Le grand écart n’est pas inscrit dans le répertoire des styles en flamenco, mais Amélie Casasole entend bien orienter le Festival Flamenco de Nîmes vers des formes plus diverses et expérimentales, tout en restant en contact avec la tradition.

Danser Canal Historique : Dans quelle histoire et culture s’inscrit le festival de flamenco organisé par le Théâtre de Nîmes ?
Amélie Casasole :
Je suis arrivée à la direction du Théâtre de Nîmes en janvier 2023. L’édition 2026 est ma troisième édition du festival de flamenco, et la première que j’organise sans le conseiller artistique Chema Blanco qui m’a soutenu pour les éditions 2024 et 2025, après avoir collaboré avec mon prédécesseur, François Noël, à partir de 2019. Nous arrivons aujourd’hui à la 36e édition du festival, ce qui veut dire qu'il y a à Nîmes une culture du flamenco très ancrée. Le festival a été créé par quelqu'un issu de l'immigration espagnole, laquelle est très présente à Nîmes, surtout par une population qui venait du sud de l'Espagne, et qui est arrivée avec toute cette culture andalouse. Il s’agit donc d’un héritage culturel qui dépasse la simple proximité géographique avec l'Espagne.


DCH : L’édition 2026 se lance avec Rafaela Carrasco, l’une des figures majeures, une grande chorégraphe.  
Amélie Casasole :
Rafaela Carrasco fait partie de ces chorégraphes qui requestionnent et réinventent le ballet flamenco. C’est quelqu'un qui compte beaucoup, et c'est pourquoi nous avons voulu faire un focus sur elle. Elle présentera deux formes dont un travail en cours sous le titre de Humo, nouvelle création en cours que nous présenterons en 2027. Ce work in progress fera l’ouverture du festival. Le lendemain, Rafaela Carrasco nous présentera Nocturna- Arquitectura del insomnio, sa dernière création, une pièce pour huit danseuses dont Rafaela Carrasco elle-même ainsi qu'une chanteuse et deux pianistes.

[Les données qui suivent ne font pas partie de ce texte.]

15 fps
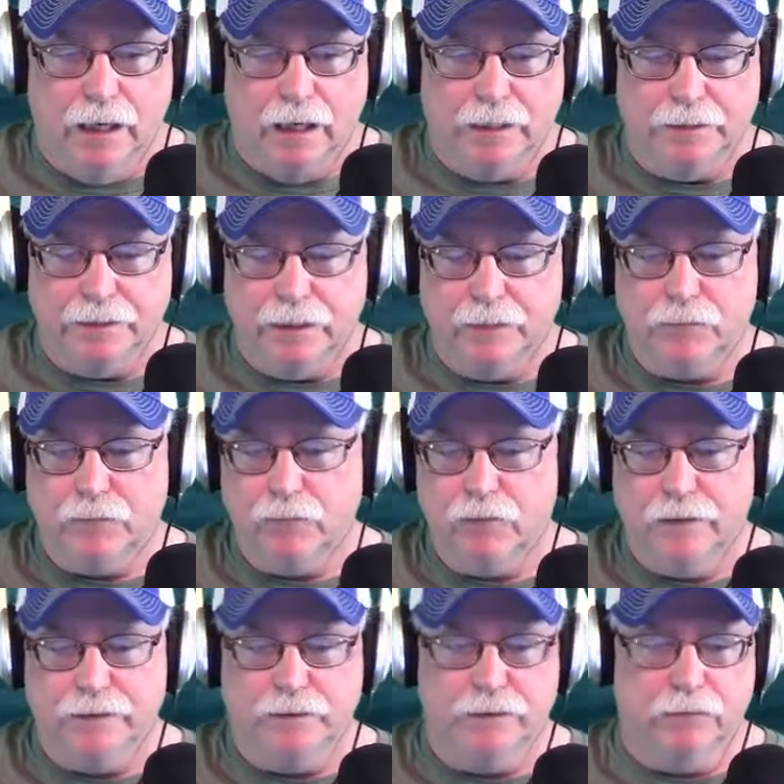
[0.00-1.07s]
Number
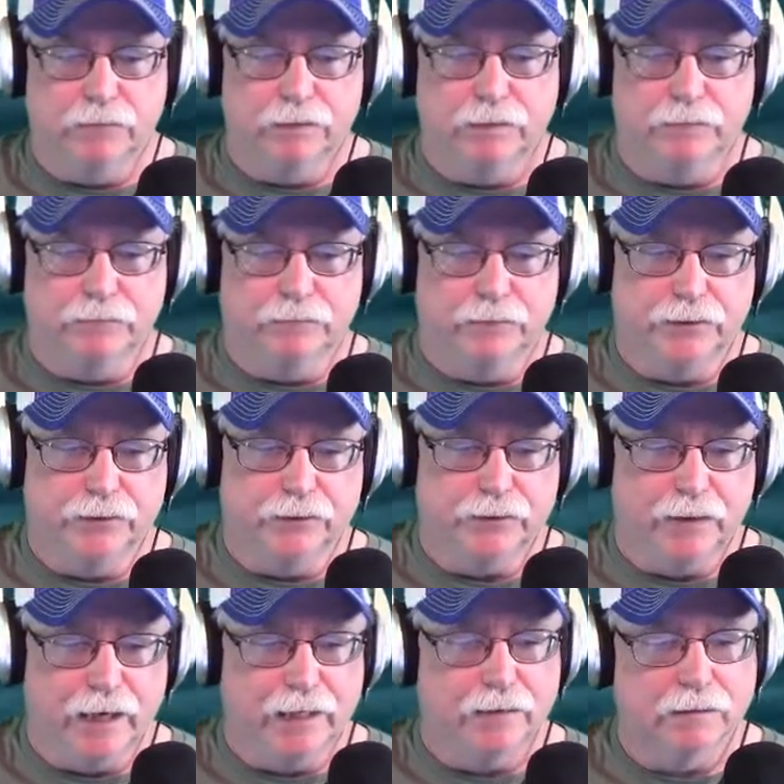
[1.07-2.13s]
one, when you're
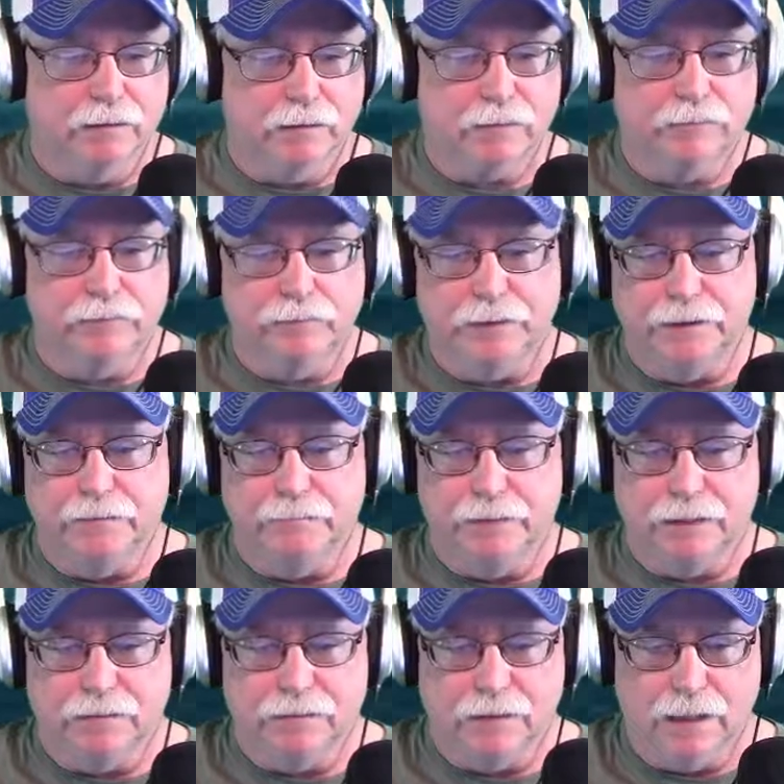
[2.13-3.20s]
trying to look for these
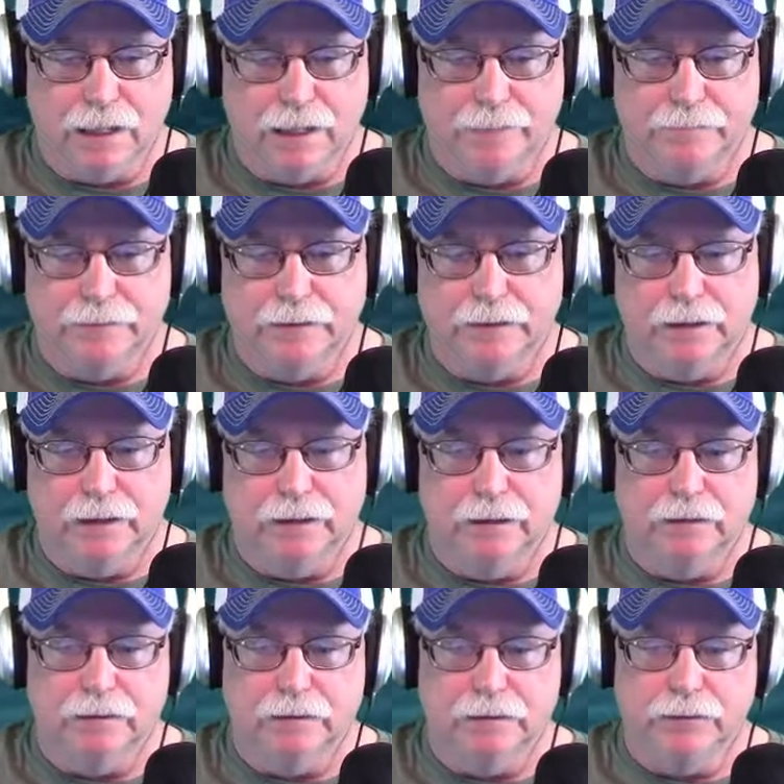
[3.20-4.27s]
big slabs,
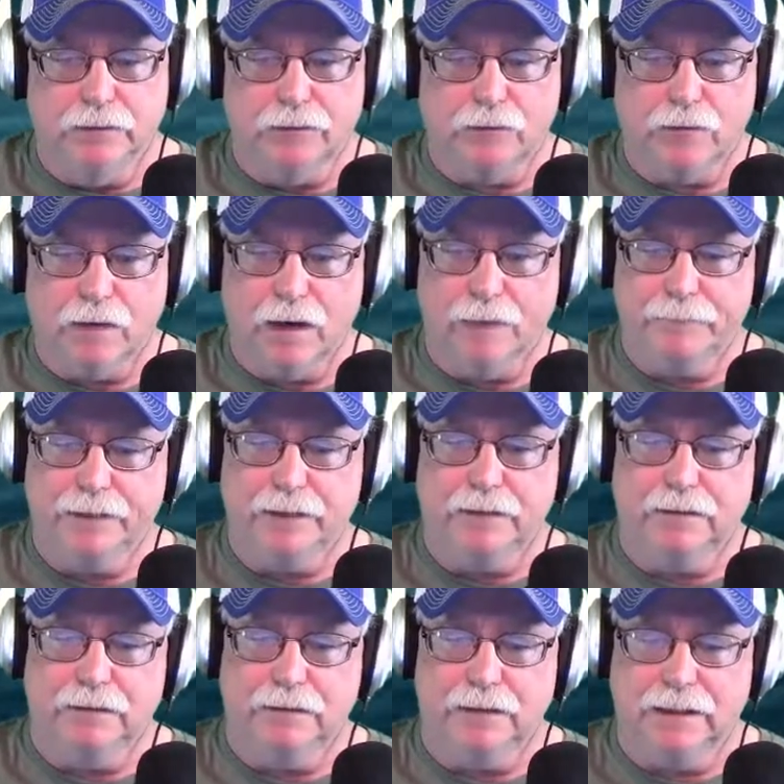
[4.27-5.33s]

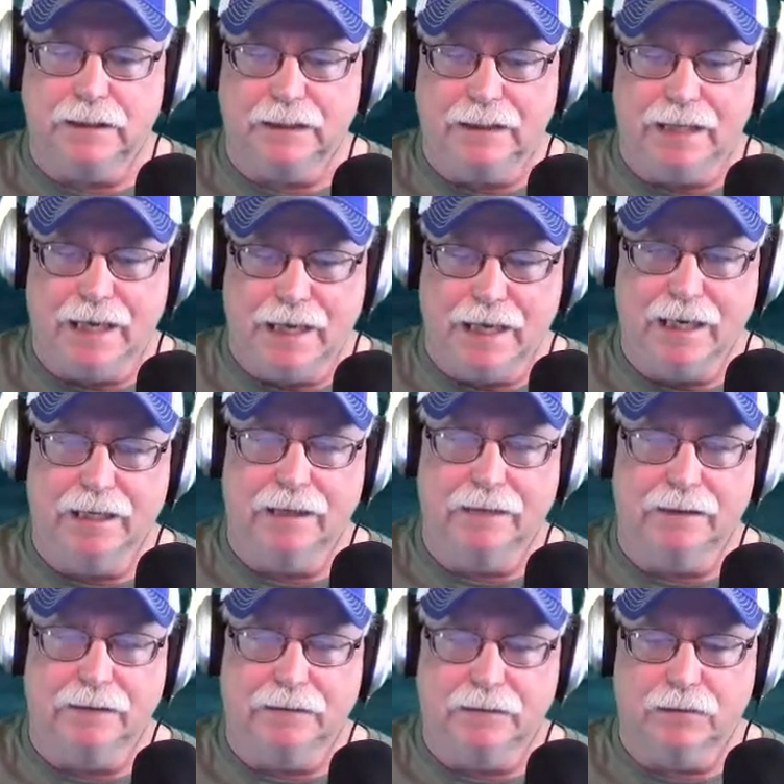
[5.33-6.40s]
crappie
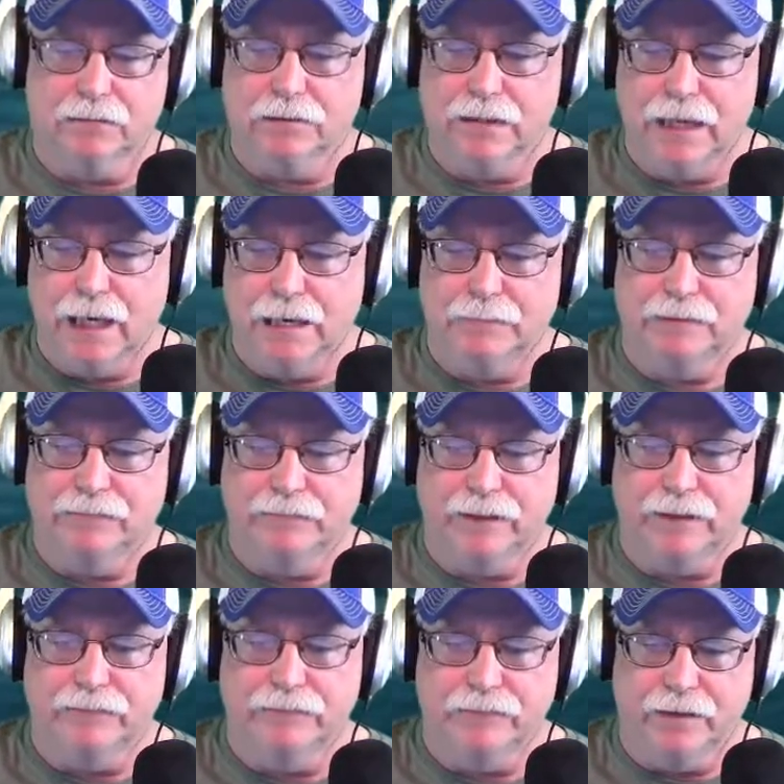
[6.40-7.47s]
can at certain times
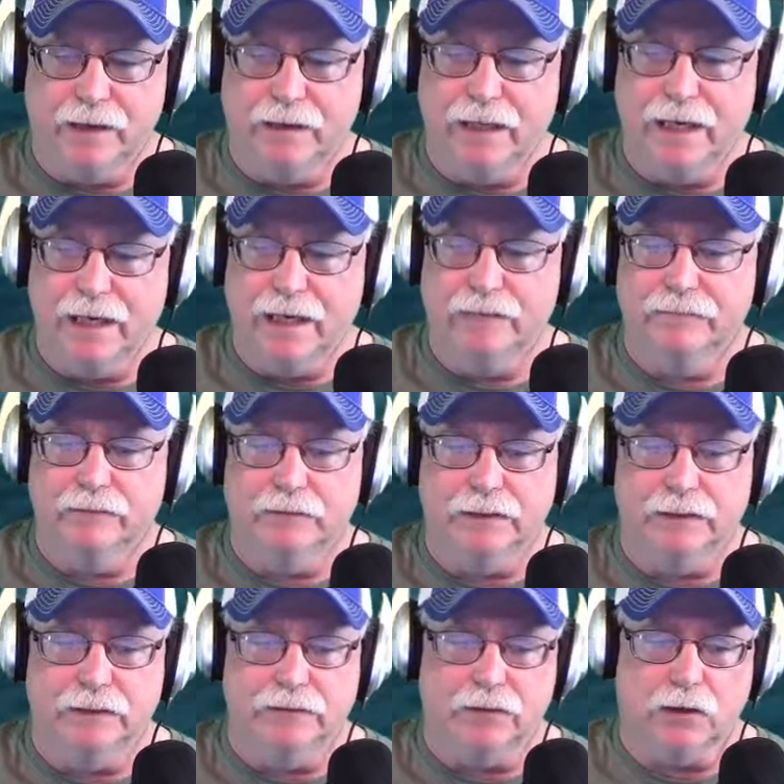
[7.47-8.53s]
feed very
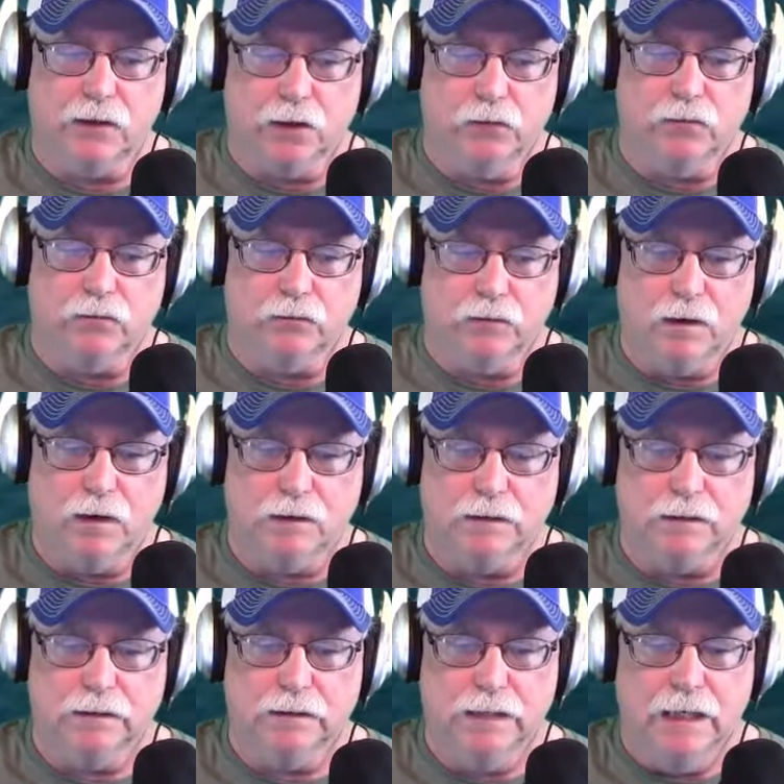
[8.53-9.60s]
heavily in the colder
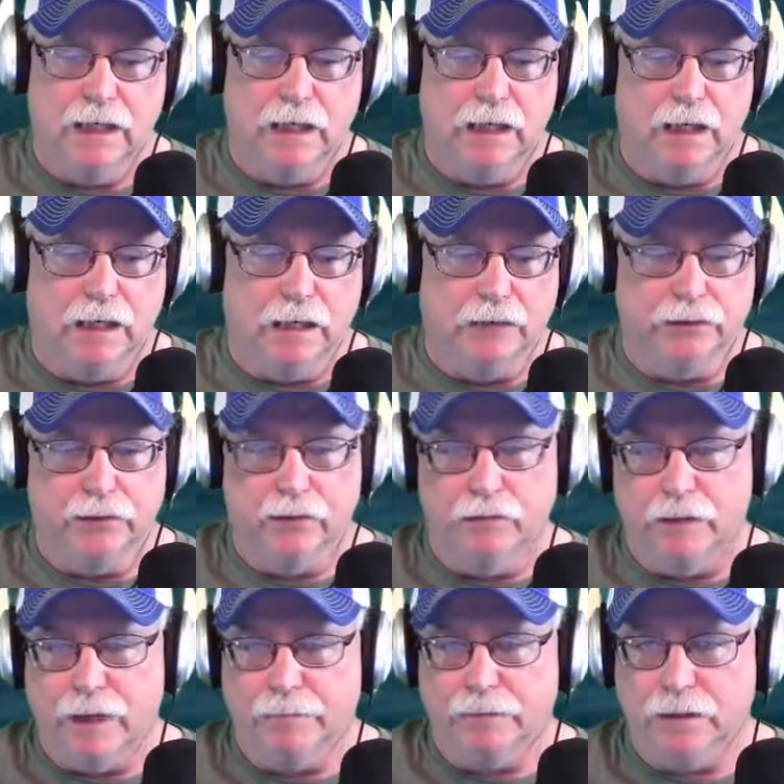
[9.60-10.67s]
waters. And
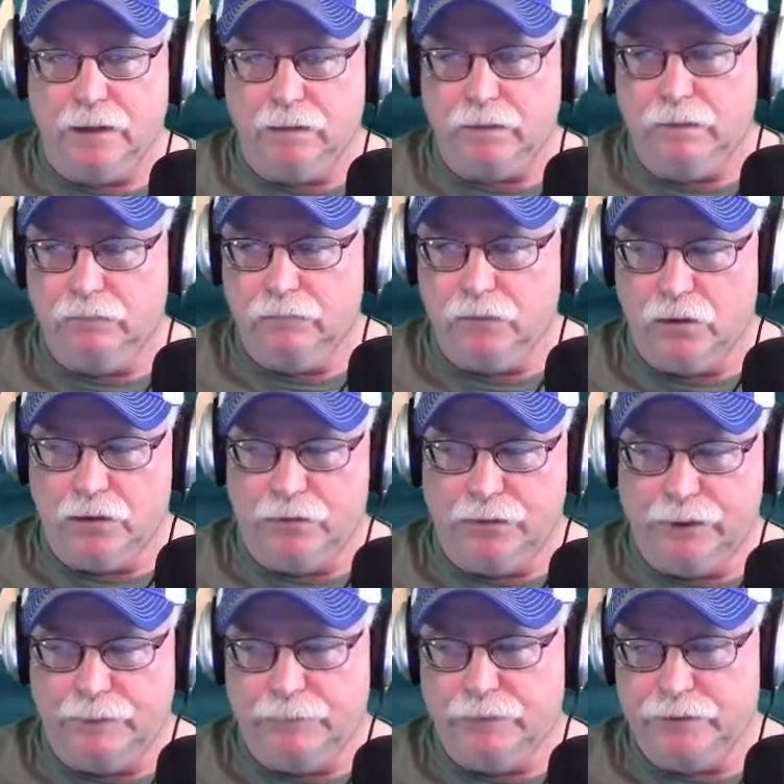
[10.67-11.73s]
I'm talking water
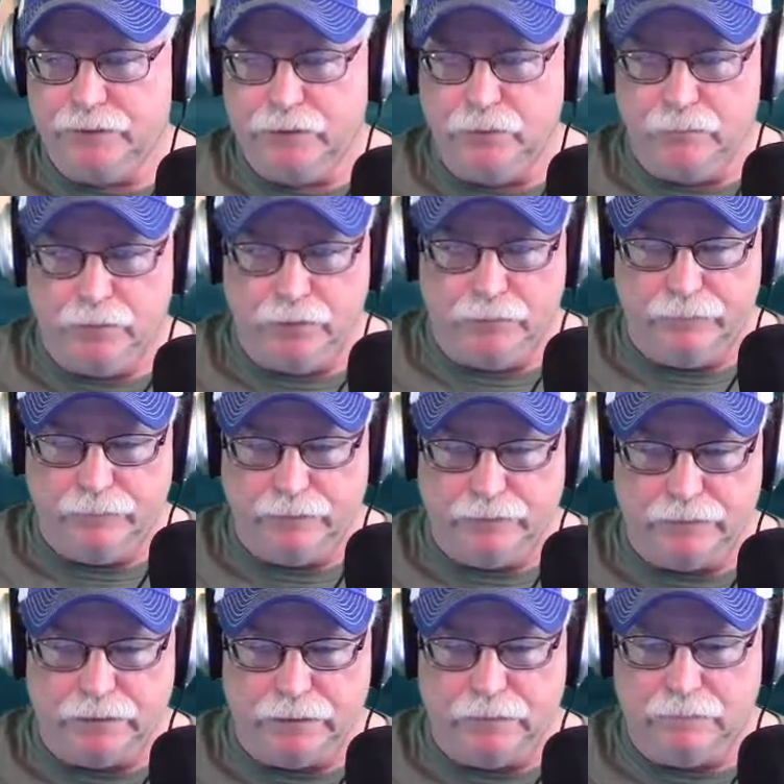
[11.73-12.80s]
temps, below
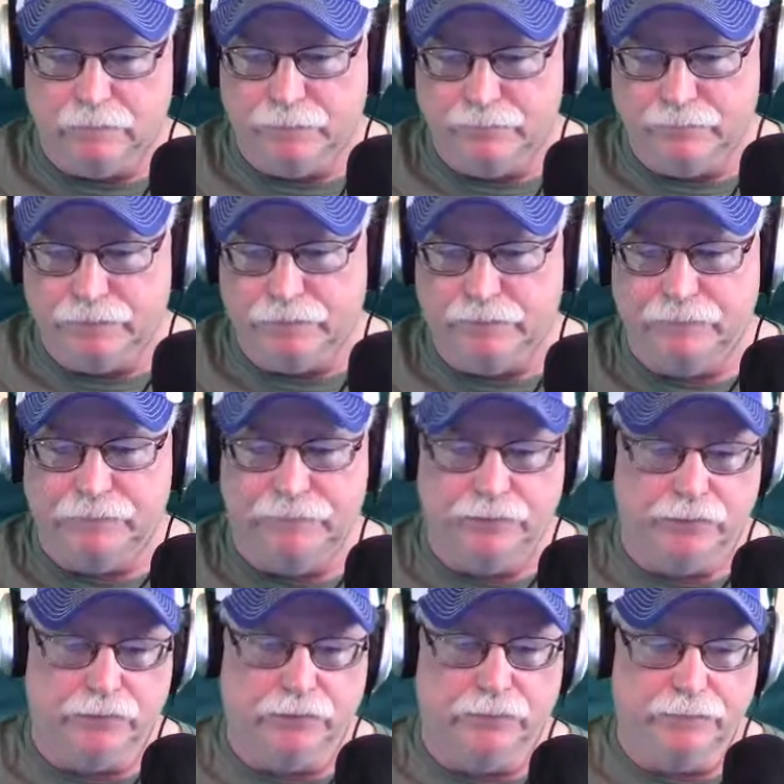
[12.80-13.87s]
50,
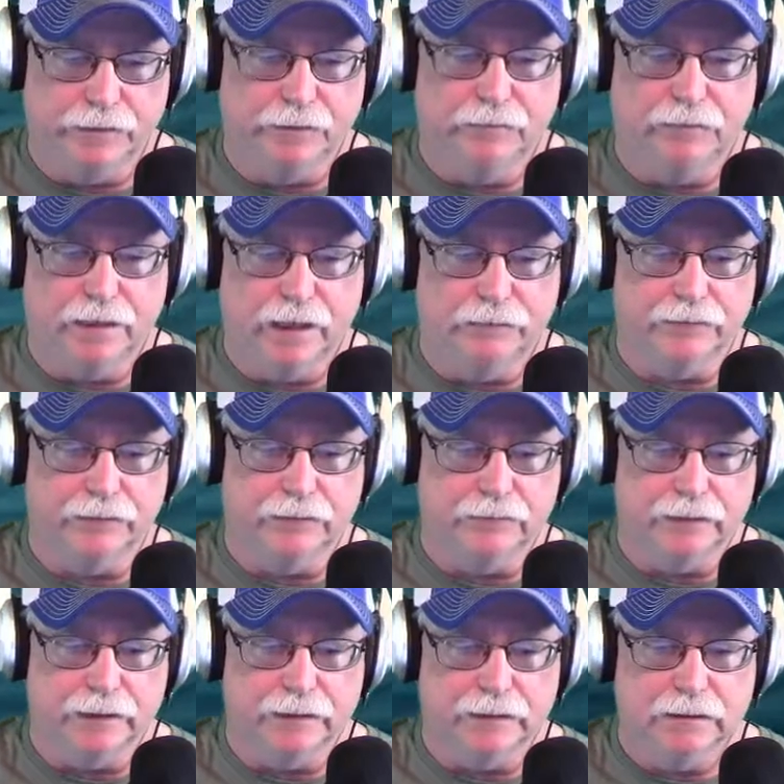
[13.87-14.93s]
52, 55
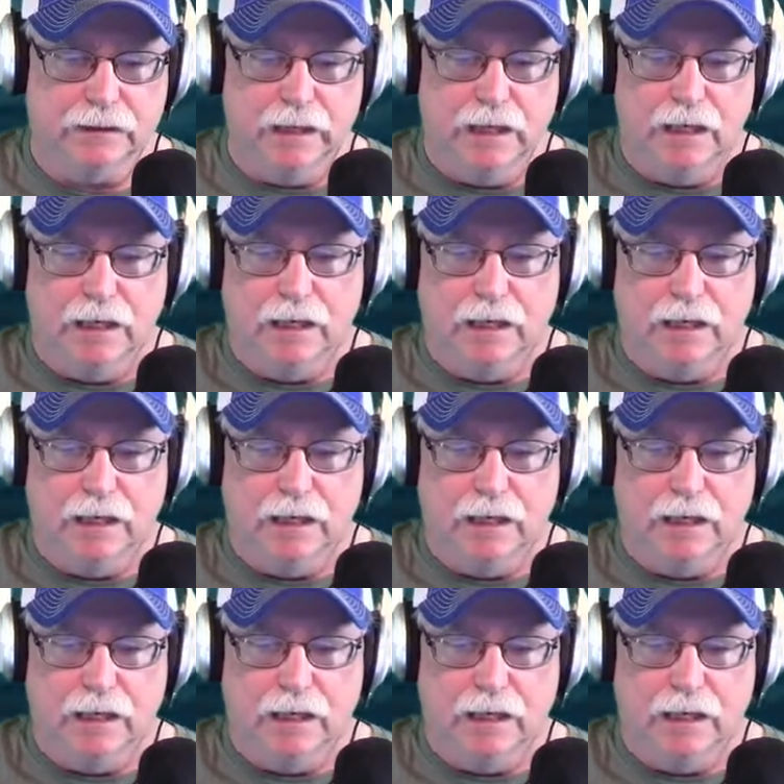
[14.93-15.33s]
degrees.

DCH : Ce début de festival est donc très féminin, car on enchaine avec une création commune de Paula Comitre, Florencia Oz et Carmen Angulo.
Amélie Casasole :
C’est l’occasion de suivre une évolution, une vraie filiation, puisque Carrasco a beaucoup inspiré des danseurs de la nouvelle génération comme Paola Comitre ou David Correa, avec qui elle avait collaboré quand elle était directrice du ballet flamenco d'Andalousie. Elle a repéré ces jeunes danseurs et les a guidés dans leurs premiers pas de chorégraphes. Aussi il y a comme une histoire du flamenco qui s'écrit quand Paola Comitre présente Parcas, un trio avec  Florencia Oz et Carmen Angulo, accompagnées de Rocío Luna, une chanteuse absolument formidable. On a là trois femmes, trois générations et trois façons de danser, avec une vraie dramaturgie, au-delà de la prouesse physique.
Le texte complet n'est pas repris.